PROBLEM TO WORK ON:
Would you restate word for word the lines of the listing, beginning at the first and ending with the line that holds "[0:01.50-0:02.50]"?
BEGIN
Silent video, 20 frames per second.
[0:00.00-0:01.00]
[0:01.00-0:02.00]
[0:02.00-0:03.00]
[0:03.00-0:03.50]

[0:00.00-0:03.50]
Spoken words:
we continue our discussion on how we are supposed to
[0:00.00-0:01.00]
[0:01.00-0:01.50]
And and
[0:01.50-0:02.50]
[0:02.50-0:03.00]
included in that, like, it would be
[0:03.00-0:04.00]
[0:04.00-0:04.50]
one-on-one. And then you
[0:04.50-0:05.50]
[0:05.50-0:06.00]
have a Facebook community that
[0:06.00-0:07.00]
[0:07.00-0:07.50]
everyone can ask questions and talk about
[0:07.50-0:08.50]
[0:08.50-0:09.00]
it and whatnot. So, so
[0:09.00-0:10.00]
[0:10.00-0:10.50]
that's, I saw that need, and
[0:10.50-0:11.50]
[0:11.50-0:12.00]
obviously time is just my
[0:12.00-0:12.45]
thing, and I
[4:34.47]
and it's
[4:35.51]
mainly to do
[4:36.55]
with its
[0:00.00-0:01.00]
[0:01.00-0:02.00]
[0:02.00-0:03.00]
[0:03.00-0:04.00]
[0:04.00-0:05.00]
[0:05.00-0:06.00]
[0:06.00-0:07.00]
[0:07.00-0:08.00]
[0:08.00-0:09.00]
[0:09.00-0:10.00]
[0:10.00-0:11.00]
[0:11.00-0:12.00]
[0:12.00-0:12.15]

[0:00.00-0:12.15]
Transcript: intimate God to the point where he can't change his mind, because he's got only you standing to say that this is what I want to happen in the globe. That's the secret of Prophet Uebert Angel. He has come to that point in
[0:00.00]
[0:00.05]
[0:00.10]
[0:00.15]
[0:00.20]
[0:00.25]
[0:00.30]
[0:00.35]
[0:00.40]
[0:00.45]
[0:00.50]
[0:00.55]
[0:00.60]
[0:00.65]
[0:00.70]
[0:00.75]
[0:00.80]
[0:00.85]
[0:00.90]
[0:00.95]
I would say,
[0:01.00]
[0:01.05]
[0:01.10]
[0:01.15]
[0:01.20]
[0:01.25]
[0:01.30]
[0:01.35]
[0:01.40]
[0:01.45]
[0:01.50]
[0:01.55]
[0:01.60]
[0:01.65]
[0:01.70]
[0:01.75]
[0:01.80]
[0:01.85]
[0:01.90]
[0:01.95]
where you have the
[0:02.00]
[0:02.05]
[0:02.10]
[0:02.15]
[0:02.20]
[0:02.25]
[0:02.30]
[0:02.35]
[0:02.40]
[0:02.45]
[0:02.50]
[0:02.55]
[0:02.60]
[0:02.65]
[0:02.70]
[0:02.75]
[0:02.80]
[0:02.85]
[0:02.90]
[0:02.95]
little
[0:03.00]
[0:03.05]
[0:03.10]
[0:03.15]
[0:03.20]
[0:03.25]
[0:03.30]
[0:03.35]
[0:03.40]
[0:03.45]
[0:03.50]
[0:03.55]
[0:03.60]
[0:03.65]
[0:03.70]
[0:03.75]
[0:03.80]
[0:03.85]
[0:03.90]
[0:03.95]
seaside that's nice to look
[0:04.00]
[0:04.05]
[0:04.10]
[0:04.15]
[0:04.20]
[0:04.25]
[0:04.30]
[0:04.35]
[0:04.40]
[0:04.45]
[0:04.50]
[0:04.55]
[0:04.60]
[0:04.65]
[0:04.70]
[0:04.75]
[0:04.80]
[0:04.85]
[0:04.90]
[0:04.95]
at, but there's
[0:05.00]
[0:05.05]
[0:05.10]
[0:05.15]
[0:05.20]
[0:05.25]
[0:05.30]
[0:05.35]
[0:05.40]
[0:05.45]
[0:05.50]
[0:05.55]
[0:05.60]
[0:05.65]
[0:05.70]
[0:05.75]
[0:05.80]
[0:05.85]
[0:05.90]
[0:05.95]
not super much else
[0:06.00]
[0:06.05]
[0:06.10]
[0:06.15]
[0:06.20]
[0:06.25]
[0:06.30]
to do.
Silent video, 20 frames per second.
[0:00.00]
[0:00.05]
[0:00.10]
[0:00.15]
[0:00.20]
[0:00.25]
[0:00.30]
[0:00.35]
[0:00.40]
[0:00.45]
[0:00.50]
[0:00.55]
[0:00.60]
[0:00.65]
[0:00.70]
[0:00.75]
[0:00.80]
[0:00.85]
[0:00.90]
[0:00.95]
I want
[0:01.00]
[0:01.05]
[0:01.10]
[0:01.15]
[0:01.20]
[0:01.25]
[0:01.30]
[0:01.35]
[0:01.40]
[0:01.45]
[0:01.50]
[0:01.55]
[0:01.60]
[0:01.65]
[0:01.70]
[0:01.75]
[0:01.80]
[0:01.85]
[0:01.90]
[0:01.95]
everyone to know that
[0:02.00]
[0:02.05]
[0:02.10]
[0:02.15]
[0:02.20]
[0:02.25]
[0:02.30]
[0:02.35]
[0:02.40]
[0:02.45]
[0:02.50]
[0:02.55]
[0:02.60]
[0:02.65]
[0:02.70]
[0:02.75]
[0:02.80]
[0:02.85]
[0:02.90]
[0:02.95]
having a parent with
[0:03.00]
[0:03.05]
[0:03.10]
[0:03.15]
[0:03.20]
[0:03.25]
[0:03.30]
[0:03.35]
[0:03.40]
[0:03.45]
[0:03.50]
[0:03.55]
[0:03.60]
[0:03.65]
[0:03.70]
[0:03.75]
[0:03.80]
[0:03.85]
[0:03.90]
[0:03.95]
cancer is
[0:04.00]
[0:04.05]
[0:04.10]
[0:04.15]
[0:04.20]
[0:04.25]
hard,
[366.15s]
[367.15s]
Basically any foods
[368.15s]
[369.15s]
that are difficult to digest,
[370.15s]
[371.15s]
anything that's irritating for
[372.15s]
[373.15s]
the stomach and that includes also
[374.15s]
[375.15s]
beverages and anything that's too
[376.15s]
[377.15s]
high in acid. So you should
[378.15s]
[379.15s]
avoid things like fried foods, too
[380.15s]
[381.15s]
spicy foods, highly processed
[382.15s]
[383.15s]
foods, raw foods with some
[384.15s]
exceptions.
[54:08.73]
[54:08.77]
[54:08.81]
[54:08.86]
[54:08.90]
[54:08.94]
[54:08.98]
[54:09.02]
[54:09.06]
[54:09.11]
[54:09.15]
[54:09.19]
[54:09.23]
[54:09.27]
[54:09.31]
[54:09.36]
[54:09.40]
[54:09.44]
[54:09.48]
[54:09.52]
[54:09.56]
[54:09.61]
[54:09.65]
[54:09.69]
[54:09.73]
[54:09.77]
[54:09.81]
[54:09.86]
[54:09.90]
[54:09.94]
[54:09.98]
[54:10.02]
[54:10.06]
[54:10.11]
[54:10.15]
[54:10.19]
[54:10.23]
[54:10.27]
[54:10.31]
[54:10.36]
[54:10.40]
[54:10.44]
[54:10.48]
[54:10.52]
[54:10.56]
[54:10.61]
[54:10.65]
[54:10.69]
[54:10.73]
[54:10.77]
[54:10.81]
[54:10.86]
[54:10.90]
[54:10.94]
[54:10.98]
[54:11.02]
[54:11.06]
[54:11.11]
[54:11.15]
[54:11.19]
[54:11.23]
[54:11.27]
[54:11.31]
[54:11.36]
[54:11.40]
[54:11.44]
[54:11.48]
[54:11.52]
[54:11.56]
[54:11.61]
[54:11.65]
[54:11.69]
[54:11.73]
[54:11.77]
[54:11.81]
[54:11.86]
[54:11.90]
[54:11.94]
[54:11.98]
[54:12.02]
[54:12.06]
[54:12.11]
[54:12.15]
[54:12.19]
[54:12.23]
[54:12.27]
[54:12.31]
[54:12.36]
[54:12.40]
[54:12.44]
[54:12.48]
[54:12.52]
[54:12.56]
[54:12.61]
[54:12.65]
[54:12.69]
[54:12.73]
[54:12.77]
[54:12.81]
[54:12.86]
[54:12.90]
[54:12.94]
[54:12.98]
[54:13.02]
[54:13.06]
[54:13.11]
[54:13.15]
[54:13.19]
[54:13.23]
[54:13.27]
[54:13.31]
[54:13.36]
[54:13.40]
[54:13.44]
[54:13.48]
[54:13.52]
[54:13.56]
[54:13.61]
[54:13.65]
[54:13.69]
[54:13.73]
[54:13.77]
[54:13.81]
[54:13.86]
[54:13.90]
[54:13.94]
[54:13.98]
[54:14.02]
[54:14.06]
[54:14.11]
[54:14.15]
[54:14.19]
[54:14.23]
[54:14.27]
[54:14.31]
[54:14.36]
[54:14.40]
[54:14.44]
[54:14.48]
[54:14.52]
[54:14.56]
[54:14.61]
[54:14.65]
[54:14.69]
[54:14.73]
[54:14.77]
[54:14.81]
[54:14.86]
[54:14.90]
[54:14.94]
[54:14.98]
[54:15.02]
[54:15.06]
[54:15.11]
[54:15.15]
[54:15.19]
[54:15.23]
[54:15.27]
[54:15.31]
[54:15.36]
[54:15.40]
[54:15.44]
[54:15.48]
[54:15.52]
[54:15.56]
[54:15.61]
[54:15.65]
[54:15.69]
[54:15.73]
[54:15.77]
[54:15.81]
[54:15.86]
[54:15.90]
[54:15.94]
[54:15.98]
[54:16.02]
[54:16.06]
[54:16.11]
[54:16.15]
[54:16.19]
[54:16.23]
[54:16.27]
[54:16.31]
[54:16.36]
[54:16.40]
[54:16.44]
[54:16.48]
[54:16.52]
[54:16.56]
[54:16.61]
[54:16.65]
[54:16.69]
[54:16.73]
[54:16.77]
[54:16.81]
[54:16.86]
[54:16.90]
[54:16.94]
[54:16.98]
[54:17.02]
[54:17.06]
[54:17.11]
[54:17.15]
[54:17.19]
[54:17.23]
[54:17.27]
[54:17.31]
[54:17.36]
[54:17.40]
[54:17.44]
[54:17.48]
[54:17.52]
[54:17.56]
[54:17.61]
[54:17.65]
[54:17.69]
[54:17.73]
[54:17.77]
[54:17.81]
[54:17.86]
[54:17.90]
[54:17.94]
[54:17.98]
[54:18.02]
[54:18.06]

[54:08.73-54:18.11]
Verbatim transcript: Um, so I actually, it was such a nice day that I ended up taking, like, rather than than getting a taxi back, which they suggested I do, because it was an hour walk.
END
SOLUTION TO THE PROBLEM:
Silent video, 20 frames per second.
[0:00.00-0:01.00]
[0:01.00-0:02.00]
[0:02.00-0:03.00]
[0:03.00-0:03.50]

[0:00.00-0:03.50]
Spoken words:
we continue our discussion on how we are supposed to
[0:00.00-0:01.00]
[0:01.00-0:01.50]
And and
[0:01.50-0:02.50]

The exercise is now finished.